START Recorded data
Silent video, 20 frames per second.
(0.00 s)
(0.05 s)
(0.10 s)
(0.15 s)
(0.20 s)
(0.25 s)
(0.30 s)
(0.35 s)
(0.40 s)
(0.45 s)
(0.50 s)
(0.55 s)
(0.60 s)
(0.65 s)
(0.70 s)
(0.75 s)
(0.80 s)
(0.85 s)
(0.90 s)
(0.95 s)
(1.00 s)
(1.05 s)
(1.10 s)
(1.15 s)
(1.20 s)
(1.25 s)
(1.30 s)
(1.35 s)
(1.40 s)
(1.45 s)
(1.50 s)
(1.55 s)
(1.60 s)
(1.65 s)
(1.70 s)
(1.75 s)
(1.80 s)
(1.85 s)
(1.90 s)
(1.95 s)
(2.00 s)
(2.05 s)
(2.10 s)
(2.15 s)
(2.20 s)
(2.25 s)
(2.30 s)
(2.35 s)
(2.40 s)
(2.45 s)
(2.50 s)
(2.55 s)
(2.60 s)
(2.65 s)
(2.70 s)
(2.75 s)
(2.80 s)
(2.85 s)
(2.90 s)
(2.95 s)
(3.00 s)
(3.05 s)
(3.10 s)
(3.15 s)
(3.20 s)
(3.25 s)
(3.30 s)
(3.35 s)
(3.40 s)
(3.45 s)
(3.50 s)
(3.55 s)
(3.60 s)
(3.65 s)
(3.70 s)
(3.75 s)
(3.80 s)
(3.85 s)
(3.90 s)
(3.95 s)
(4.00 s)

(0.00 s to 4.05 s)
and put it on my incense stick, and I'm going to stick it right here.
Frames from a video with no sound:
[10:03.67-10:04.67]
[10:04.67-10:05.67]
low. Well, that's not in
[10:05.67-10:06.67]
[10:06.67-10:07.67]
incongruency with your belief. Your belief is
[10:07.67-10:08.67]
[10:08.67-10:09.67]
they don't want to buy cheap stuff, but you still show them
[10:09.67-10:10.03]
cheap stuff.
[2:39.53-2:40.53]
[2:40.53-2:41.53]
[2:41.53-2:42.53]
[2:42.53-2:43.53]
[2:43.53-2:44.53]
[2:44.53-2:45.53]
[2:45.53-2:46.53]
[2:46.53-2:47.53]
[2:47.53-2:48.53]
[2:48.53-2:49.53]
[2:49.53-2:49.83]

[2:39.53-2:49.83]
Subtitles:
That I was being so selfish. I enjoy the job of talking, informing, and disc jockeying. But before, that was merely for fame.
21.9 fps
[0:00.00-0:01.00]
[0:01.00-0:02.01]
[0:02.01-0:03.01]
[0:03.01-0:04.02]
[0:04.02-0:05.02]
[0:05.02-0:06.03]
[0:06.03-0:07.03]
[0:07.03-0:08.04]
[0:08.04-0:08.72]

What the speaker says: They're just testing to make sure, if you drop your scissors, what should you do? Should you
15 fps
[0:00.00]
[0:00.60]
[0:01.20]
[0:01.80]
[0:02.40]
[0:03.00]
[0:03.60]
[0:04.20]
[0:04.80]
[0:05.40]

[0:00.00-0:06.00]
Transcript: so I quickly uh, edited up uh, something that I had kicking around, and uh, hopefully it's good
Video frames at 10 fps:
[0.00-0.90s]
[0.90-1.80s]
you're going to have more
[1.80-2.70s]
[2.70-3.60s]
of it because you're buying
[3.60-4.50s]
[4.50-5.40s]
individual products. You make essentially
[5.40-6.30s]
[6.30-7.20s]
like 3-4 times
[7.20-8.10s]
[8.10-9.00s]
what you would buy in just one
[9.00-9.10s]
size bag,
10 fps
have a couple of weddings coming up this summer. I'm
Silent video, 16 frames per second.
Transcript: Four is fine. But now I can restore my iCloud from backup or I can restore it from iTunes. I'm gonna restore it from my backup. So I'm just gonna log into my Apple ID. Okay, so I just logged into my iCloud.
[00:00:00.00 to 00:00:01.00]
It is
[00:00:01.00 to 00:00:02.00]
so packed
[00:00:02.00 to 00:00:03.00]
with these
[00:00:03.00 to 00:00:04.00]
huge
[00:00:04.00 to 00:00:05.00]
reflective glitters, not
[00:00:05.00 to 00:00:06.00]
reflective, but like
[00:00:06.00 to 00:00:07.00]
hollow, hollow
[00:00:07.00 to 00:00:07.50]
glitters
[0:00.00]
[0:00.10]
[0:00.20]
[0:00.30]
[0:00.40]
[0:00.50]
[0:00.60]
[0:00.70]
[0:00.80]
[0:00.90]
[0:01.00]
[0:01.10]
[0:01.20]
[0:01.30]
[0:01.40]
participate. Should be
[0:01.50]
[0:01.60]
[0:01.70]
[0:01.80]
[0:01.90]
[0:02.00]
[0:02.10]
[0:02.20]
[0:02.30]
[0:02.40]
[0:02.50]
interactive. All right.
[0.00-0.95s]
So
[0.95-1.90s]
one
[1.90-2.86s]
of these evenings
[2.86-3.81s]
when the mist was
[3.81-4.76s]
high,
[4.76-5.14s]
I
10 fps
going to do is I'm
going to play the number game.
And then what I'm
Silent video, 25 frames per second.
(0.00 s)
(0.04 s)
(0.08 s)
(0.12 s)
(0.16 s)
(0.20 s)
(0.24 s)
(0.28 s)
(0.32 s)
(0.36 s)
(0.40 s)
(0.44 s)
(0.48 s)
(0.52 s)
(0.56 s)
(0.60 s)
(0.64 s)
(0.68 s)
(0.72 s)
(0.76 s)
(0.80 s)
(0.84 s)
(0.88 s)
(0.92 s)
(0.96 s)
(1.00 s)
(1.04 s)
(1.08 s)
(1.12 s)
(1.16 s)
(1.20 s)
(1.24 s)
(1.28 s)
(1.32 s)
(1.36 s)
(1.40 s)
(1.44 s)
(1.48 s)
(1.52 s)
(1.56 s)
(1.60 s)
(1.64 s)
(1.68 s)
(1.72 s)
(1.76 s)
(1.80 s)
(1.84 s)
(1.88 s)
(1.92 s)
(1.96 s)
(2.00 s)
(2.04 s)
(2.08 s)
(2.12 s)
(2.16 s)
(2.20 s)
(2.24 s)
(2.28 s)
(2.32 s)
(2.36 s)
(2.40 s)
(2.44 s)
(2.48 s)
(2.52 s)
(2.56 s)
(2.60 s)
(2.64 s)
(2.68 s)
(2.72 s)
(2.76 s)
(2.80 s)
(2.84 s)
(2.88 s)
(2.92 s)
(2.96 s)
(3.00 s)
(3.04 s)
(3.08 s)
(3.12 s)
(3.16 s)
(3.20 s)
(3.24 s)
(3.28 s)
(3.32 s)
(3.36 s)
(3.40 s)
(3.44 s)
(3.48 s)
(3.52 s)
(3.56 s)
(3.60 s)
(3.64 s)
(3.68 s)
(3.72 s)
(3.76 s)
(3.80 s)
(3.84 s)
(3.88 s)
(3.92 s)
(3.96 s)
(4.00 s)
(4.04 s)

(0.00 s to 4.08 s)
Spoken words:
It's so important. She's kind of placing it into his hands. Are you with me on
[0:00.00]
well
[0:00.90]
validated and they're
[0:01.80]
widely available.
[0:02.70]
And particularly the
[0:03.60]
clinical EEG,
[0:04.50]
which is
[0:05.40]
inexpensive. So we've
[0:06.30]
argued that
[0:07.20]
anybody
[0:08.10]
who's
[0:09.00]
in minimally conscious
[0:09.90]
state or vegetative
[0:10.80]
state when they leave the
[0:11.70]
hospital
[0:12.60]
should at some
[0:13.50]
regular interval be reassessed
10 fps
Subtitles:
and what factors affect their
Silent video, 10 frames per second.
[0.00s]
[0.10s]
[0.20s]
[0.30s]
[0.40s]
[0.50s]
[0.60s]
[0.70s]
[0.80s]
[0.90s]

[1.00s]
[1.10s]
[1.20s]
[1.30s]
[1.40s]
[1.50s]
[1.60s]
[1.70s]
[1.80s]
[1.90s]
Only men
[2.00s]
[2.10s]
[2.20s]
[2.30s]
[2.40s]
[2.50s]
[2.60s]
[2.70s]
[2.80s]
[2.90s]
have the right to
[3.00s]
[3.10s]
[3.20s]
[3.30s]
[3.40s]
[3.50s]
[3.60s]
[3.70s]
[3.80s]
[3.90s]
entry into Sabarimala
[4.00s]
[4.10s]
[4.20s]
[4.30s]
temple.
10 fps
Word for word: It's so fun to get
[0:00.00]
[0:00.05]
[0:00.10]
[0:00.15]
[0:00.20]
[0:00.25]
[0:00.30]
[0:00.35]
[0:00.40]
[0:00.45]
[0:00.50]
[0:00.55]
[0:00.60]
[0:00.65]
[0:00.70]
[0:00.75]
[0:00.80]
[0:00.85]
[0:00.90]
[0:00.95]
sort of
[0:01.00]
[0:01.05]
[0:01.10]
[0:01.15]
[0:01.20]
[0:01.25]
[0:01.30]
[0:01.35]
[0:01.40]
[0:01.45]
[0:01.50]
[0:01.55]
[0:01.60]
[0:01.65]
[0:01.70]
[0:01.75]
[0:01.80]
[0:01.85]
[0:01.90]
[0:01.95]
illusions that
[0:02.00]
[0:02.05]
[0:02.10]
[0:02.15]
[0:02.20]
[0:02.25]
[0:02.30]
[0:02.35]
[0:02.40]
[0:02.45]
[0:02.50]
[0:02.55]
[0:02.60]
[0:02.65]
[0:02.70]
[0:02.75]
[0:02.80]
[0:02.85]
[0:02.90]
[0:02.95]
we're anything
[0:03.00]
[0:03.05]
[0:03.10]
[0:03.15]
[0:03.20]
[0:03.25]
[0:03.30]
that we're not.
END Recorded data
** Directions **
In the reply, include exactly the lines from the beginning of the entries above through the line holding "[0:00.00-0:01.00]", and nothing besides.

** Solution to the problem **
Silent video, 20 frames per second.
(0.00 s)
(0.05 s)
(0.10 s)
(0.15 s)
(0.20 s)
(0.25 s)
(0.30 s)
(0.35 s)
(0.40 s)
(0.45 s)
(0.50 s)
(0.55 s)
(0.60 s)
(0.65 s)
(0.70 s)
(0.75 s)
(0.80 s)
(0.85 s)
(0.90 s)
(0.95 s)
(1.00 s)
(1.05 s)
(1.10 s)
(1.15 s)
(1.20 s)
(1.25 s)
(1.30 s)
(1.35 s)
(1.40 s)
(1.45 s)
(1.50 s)
(1.55 s)
(1.60 s)
(1.65 s)
(1.70 s)
(1.75 s)
(1.80 s)
(1.85 s)
(1.90 s)
(1.95 s)
(2.00 s)
(2.05 s)
(2.10 s)
(2.15 s)
(2.20 s)
(2.25 s)
(2.30 s)
(2.35 s)
(2.40 s)
(2.45 s)
(2.50 s)
(2.55 s)
(2.60 s)
(2.65 s)
(2.70 s)
(2.75 s)
(2.80 s)
(2.85 s)
(2.90 s)
(2.95 s)
(3.00 s)
(3.05 s)
(3.10 s)
(3.15 s)
(3.20 s)
(3.25 s)
(3.30 s)
(3.35 s)
(3.40 s)
(3.45 s)
(3.50 s)
(3.55 s)
(3.60 s)
(3.65 s)
(3.70 s)
(3.75 s)
(3.80 s)
(3.85 s)
(3.90 s)
(3.95 s)
(4.00 s)

(0.00 s to 4.05 s)
and put it on my incense stick, and I'm going to stick it right here.
Frames from a video with no sound:
[10:03.67-10:04.67]
[10:04.67-10:05.67]
low. Well, that's not in
[10:05.67-10:06.67]
[10:06.67-10:07.67]
incongruency with your belief. Your belief is
[10:07.67-10:08.67]
[10:08.67-10:09.67]
they don't want to buy cheap stuff, but you still show them
[10:09.67-10:10.03]
cheap stuff.
[2:39.53-2:40.53]
[2:40.53-2:41.53]
[2:41.53-2:42.53]
[2:42.53-2:43.53]
[2:43.53-2:44.53]
[2:44.53-2:45.53]
[2:45.53-2:46.53]
[2:46.53-2:47.53]
[2:47.53-2:48.53]
[2:48.53-2:49.53]
[2:49.53-2:49.83]

[2:39.53-2:49.83]
Subtitles:
That I was being so selfish. I enjoy the job of talking, informing, and disc jockeying. But before, that was merely for fame.
21.9 fps
[0:00.00-0:01.00]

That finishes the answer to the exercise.